#### Instructions to follow:
The whole listing should come back exactly as written, except for the pictures.

....

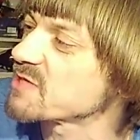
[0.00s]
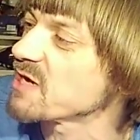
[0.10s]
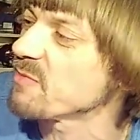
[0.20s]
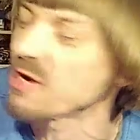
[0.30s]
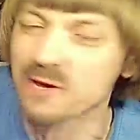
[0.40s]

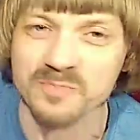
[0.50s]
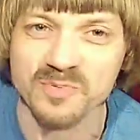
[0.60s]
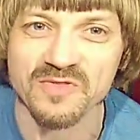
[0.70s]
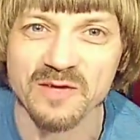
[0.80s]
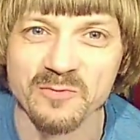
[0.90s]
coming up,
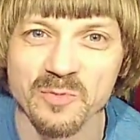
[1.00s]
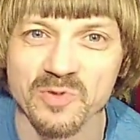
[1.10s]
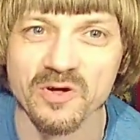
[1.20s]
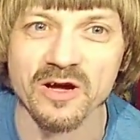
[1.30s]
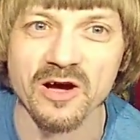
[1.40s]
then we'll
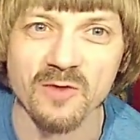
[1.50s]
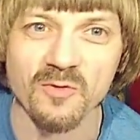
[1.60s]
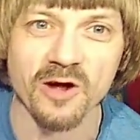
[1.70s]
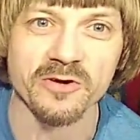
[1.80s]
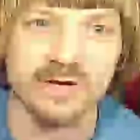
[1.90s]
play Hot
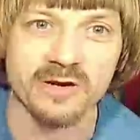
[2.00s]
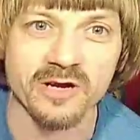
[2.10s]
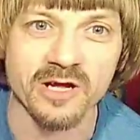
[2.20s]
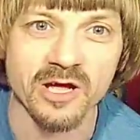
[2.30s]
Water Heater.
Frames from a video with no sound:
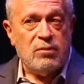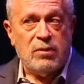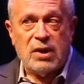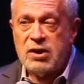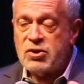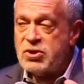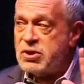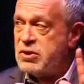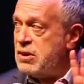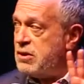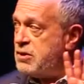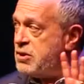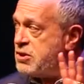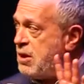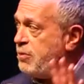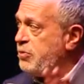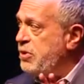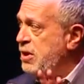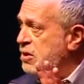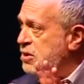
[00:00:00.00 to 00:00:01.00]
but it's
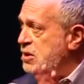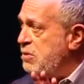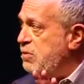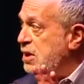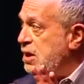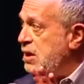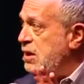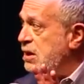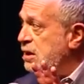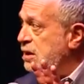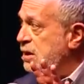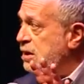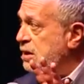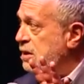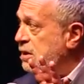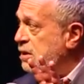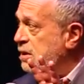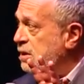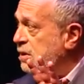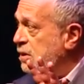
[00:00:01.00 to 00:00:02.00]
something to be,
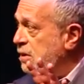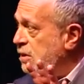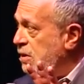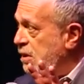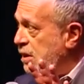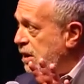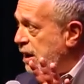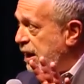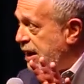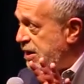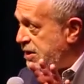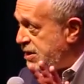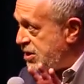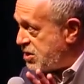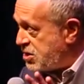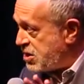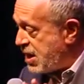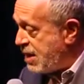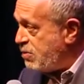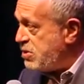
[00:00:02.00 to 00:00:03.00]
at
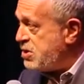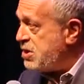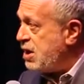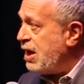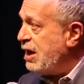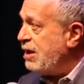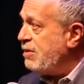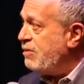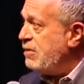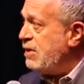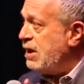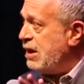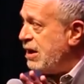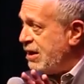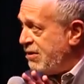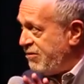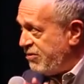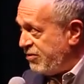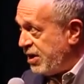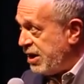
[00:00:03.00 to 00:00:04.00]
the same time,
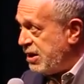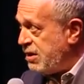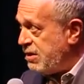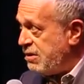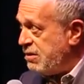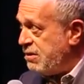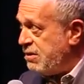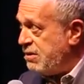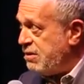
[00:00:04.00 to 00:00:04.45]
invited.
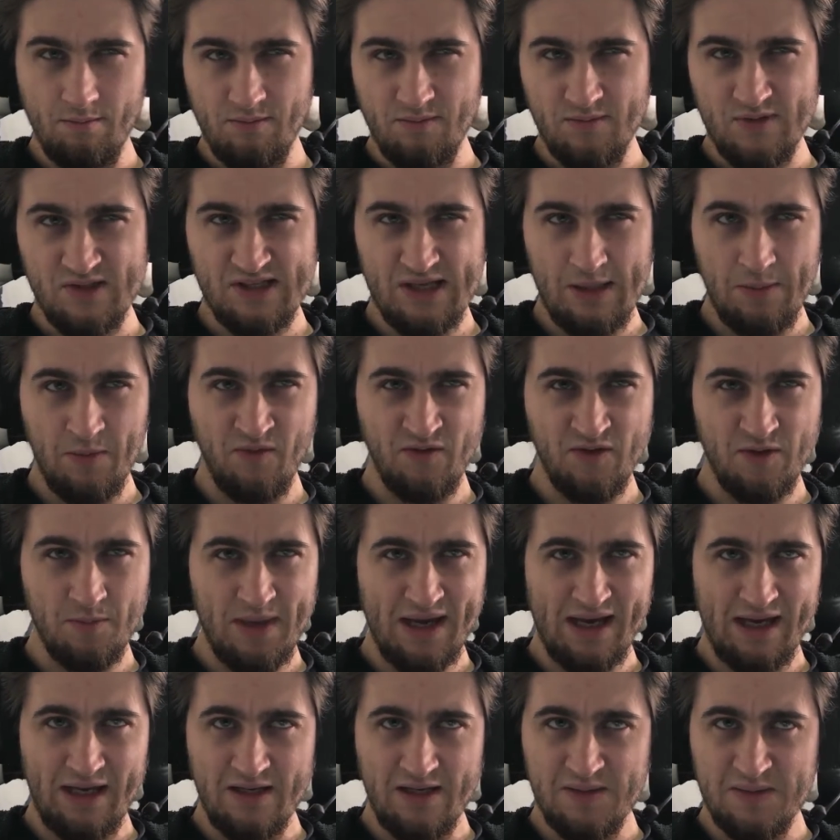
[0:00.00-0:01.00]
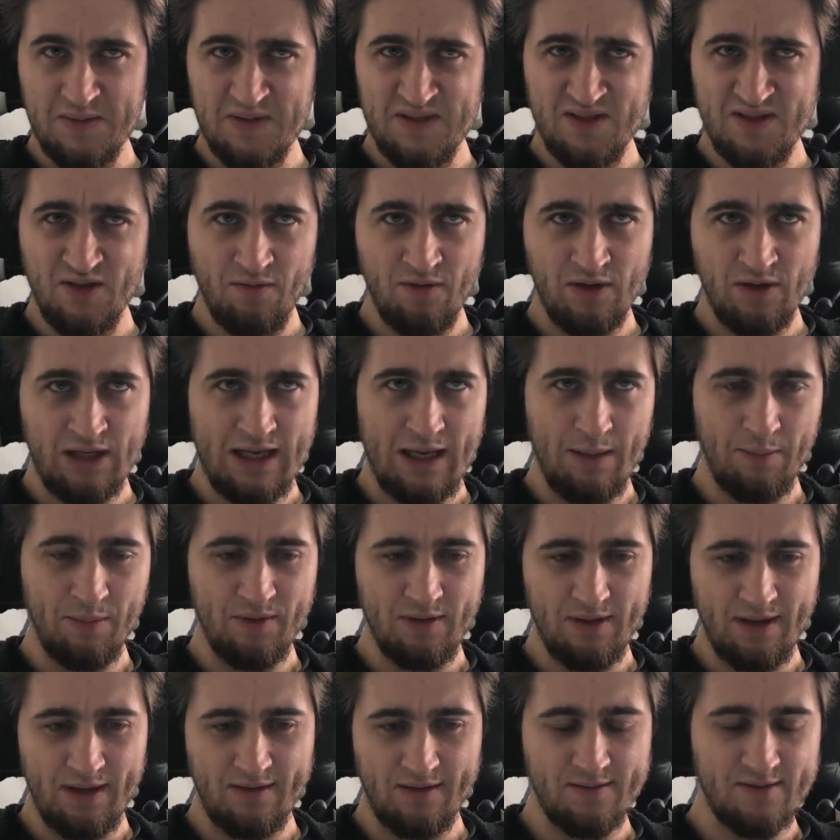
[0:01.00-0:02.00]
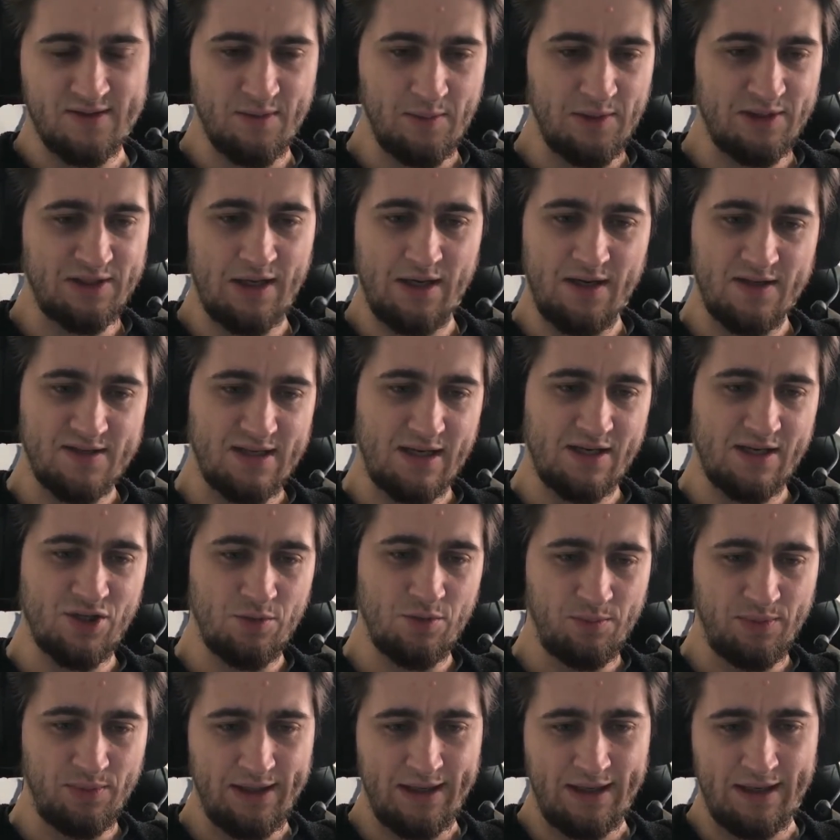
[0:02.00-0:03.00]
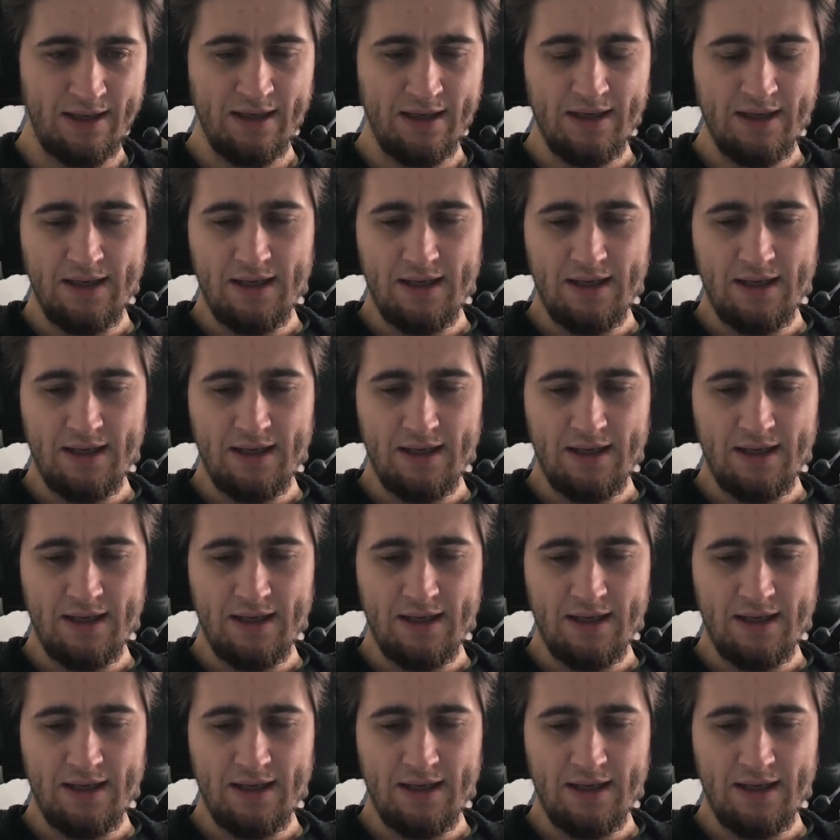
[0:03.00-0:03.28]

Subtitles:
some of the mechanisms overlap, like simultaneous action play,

....

#### Response below:
[0.00s]
[0.10s]
[0.20s]
[0.30s]
[0.40s]

[0.50s]
[0.60s]
[0.70s]
[0.80s]
[0.90s]
coming up,
[1.00s]
[1.10s]
[1.20s]
[1.30s]
[1.40s]
then we'll
[1.50s]
[1.60s]
[1.70s]
[1.80s]
[1.90s]
play Hot
[2.00s]
[2.10s]
[2.20s]
[2.30s]
Water Heater.
Frames from a video with no sound:
[00:00:00.00 to 00:00:01.00]
but it's
[00:00:01.00 to 00:00:02.00]
something to be,
[00:00:02.00 to 00:00:03.00]
at
[00:00:03.00 to 00:00:04.00]
the same time,
[00:00:04.00 to 00:00:04.45]
invited.
[0:00.00-0:01.00]
[0:01.00-0:02.00]
[0:02.00-0:03.00]
[0:03.00-0:03.28]

Subtitles:
some of the mechanisms overlap, like simultaneous action play,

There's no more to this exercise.